Rinse quinoa, and add to water in small saucepan and bring to a boil.  Simmer and cover until quinoa is done.

Make a salad with spinach, chopped veggies (cucumber, pepper, jalepeno, red onion), and juice of 2 limes and olive oil and toss.

Add in quinoa and salt and pepper.  Enjoy!

Make a salad with spinach, chopped veggies (cucumber, pepper, jalepeno, red onion), and juice of 2 limes and olive oil and toss.

Add in quinoa and salt and pepper.  Enjoy!  Add in some green salsa if you need more "dressing" for the salad.

Best part of the Mexican Quinoa is you can add eggs and put in sprouted corn tortillas for breakfast!



And lastly, we started a new batch of our Nightstalker Stout...(recipe will be coming...)

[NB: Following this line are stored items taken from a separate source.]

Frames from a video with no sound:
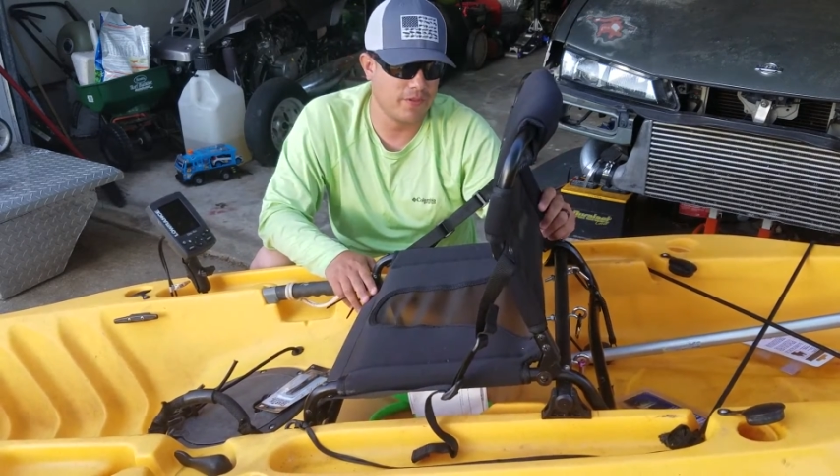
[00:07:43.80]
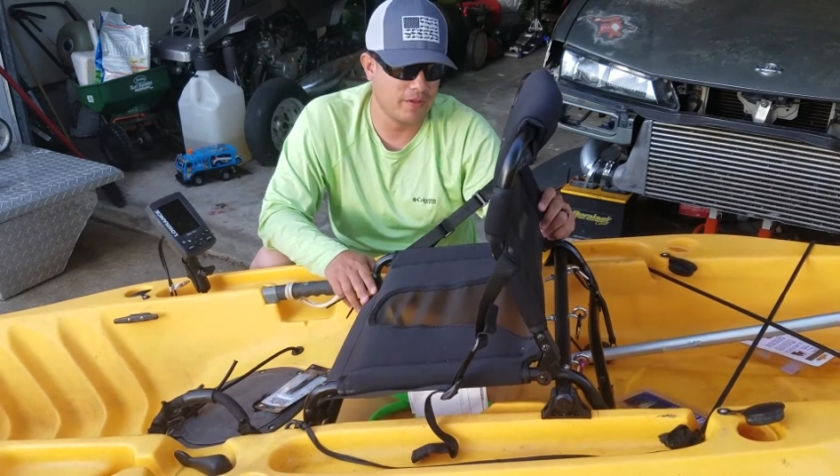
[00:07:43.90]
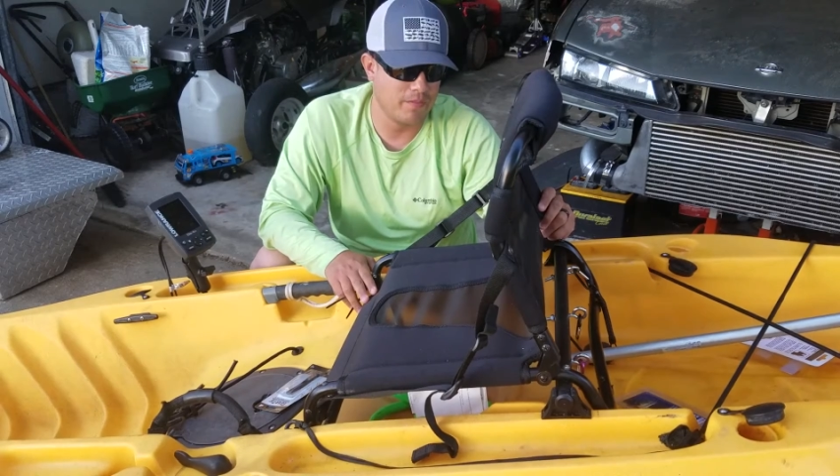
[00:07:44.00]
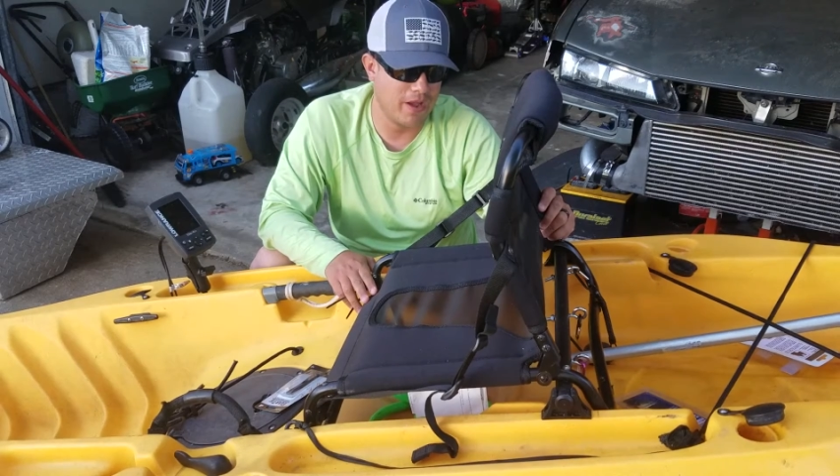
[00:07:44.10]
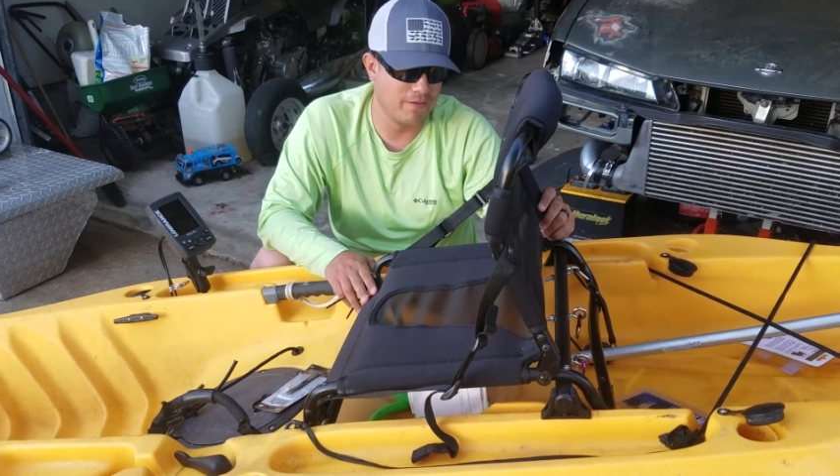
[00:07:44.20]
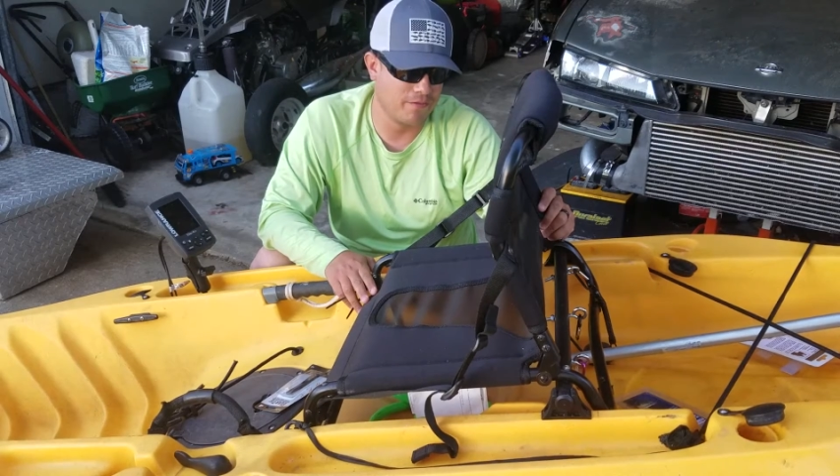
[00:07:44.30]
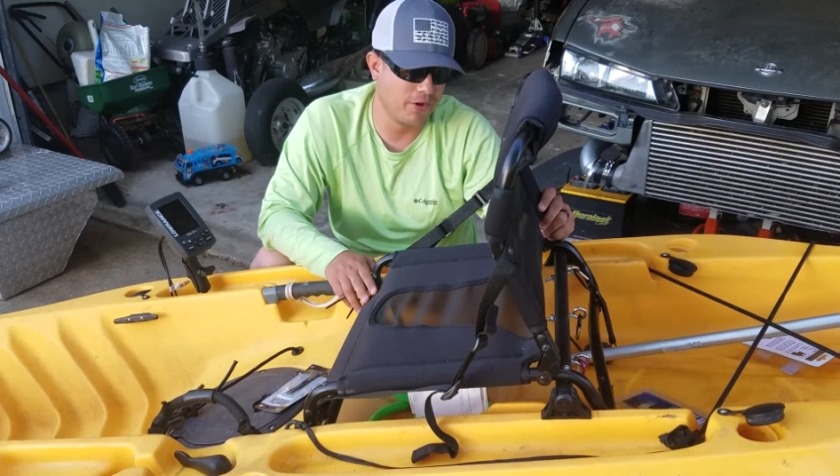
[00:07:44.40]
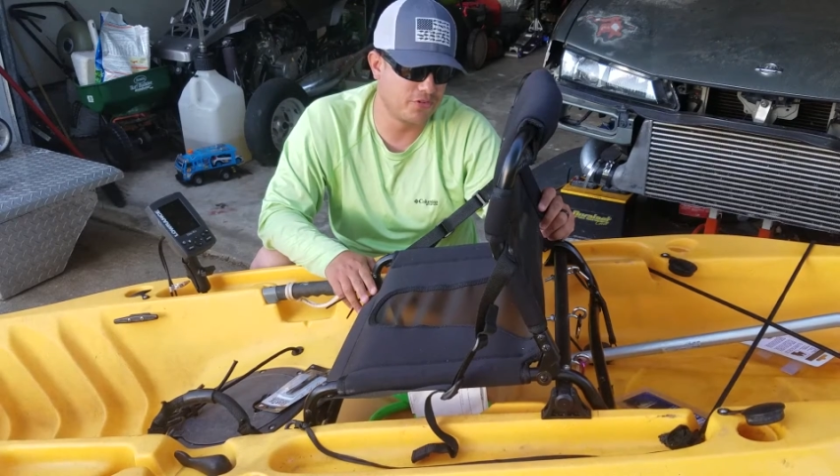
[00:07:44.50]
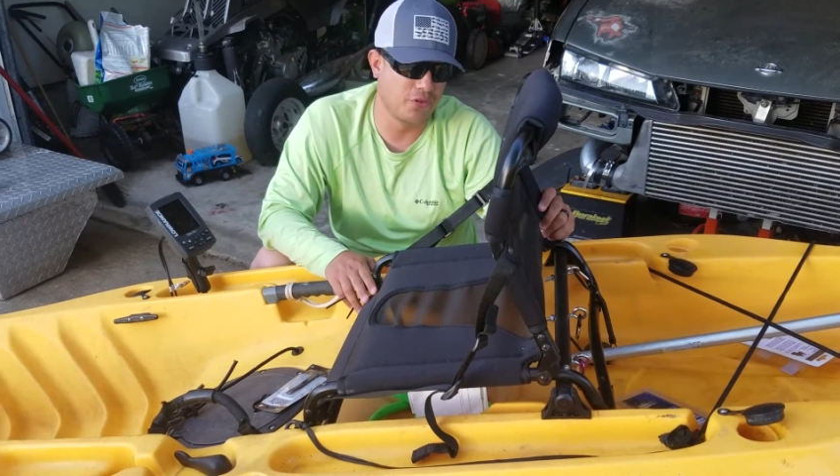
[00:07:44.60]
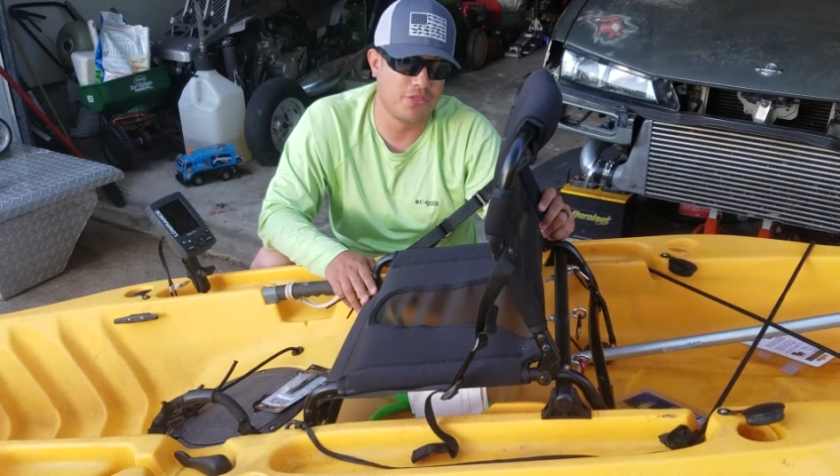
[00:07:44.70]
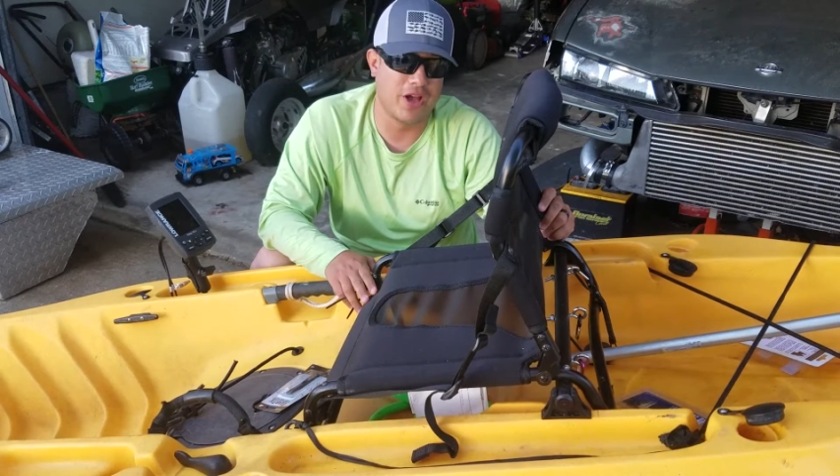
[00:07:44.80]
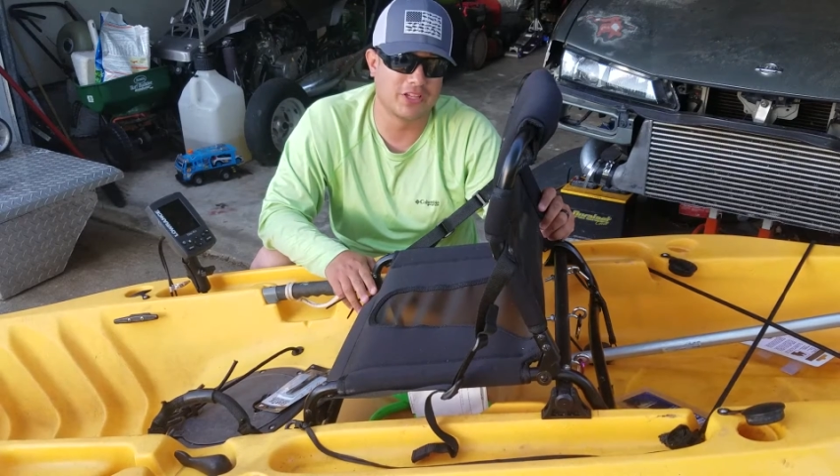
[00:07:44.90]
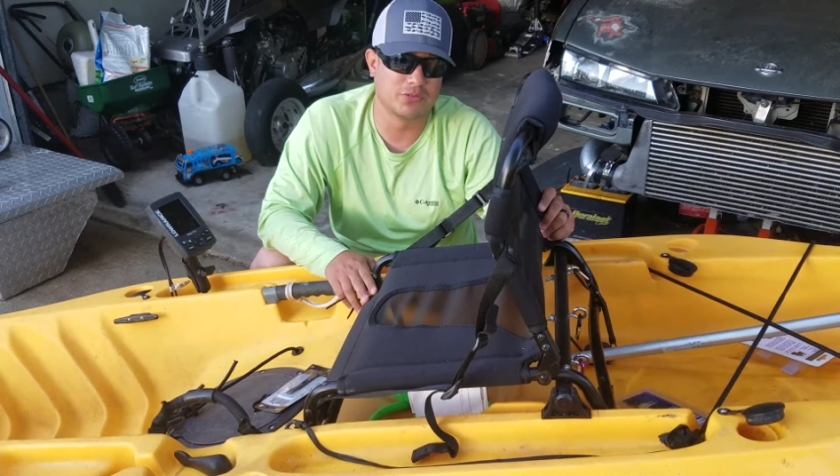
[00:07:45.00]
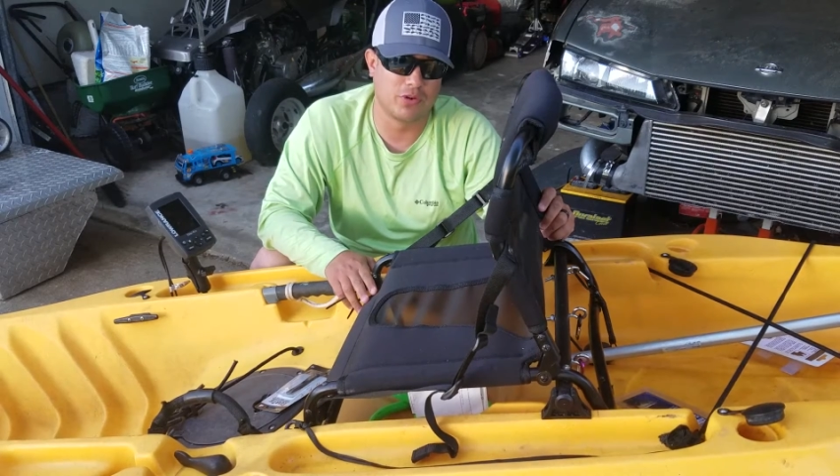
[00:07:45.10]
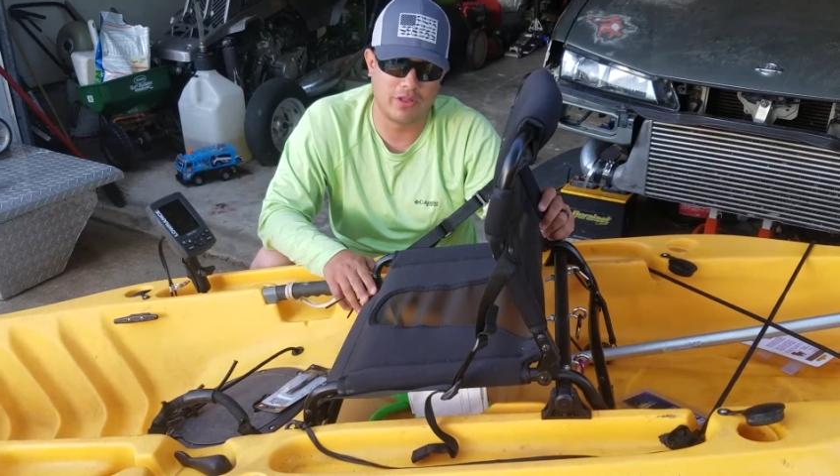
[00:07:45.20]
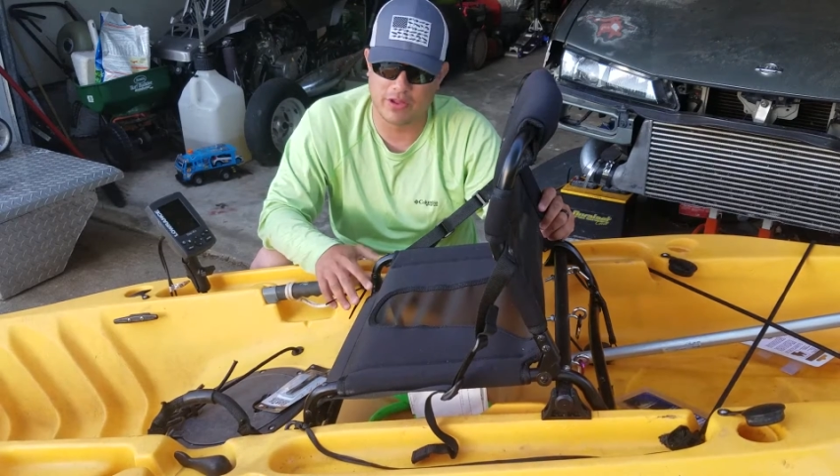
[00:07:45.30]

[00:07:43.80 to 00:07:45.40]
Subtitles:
My initial thoughts were IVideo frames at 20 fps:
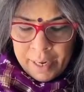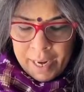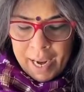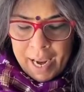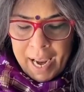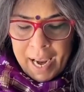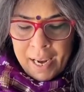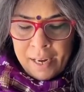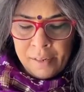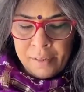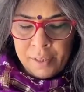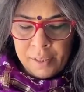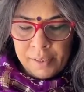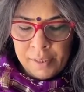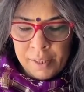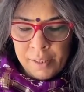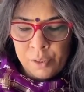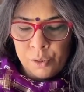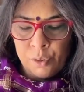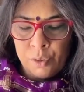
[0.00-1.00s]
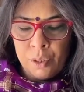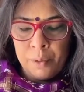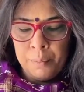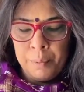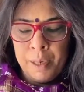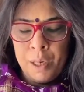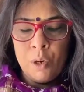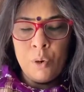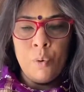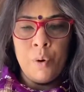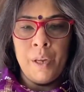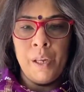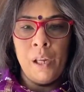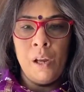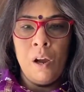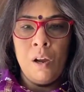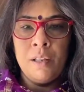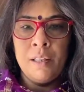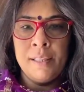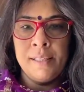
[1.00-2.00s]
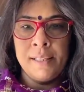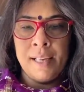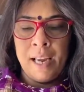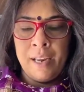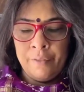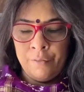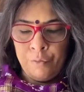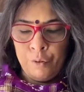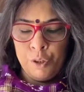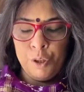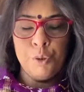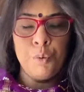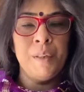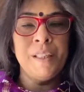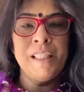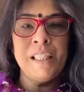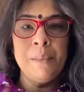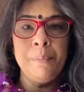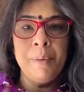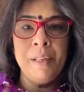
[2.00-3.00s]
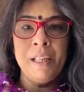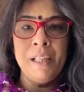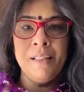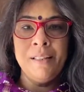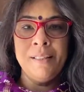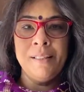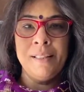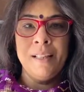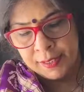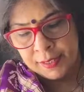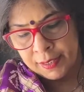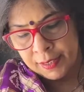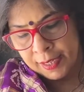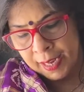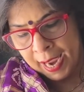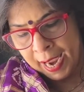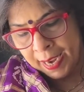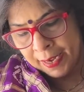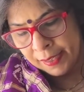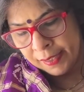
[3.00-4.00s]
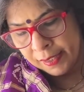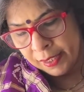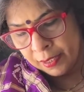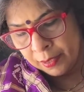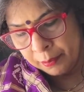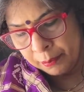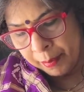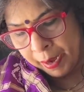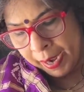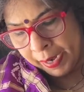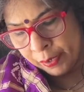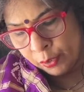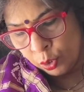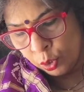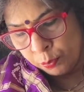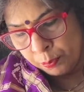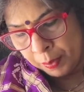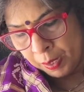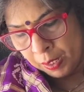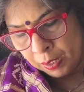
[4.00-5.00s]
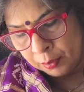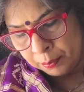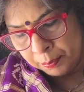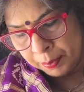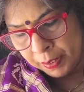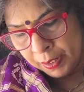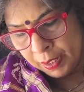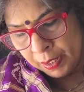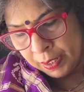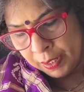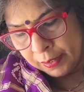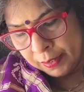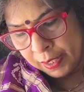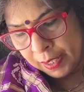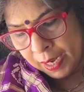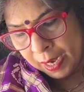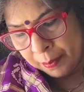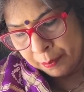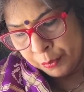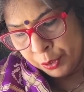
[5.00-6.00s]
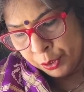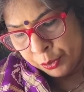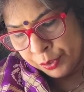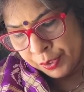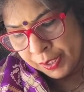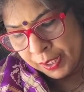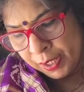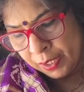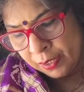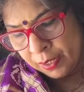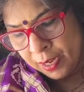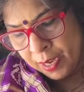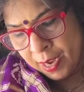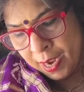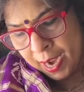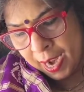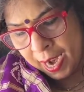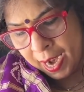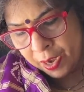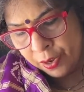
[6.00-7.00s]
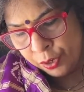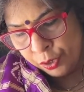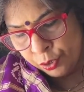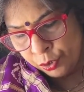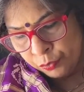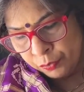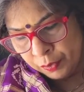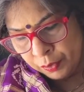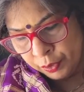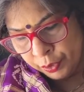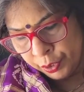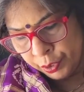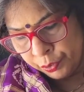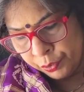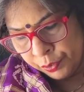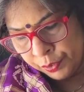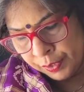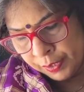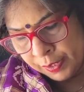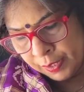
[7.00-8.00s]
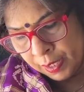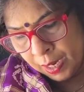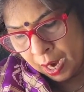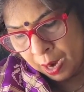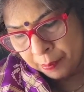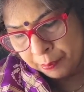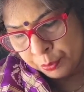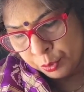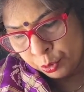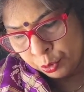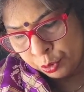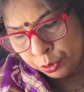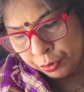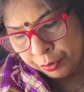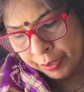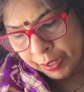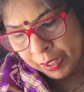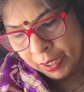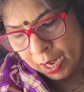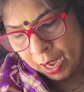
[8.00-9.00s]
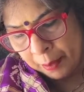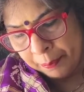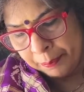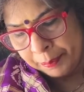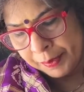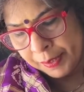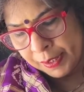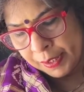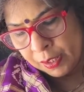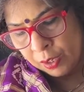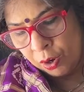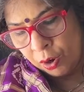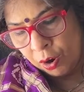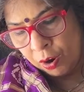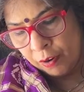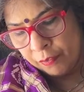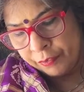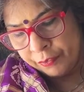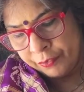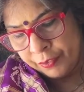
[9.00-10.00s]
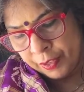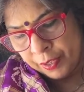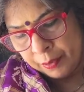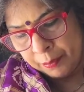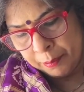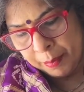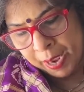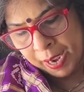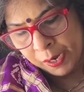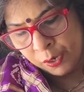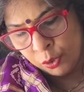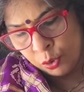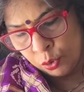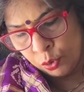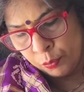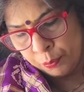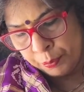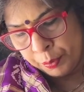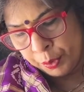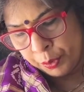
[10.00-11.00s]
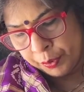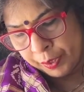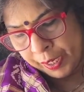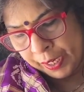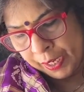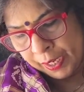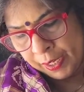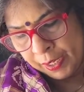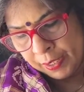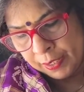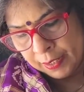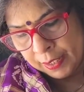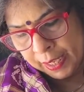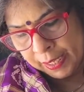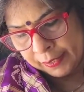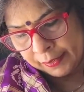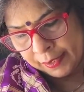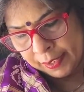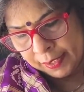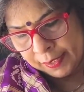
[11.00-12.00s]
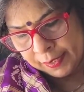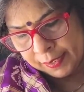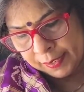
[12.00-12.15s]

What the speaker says: And this is going to be going on the side for 20 minutes. Canned mango pulp that I'm using, and you will use up to 3 cups of mango puree like this.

Cheers as I get ready to finish up the work day and pack for New Hampshire!!

2 comments:

  1. So excited for these! And last night = awesome. In fact, when I went to TJs today for foodstuffs for the weekend I bought the salsa verde! Thanks for wining and dining me last night! :o)

    ReplyDelete
  2. I've been stalking your blog for awhile and thought I'd finally say hi!
    I love love love food porn! I"m always posting pics or sending pics to the nutritionist I"m working with :-)
    Thanks for all you share! I always enjoy your writing! Can't wait for more...and can't wait to try some of those recipies!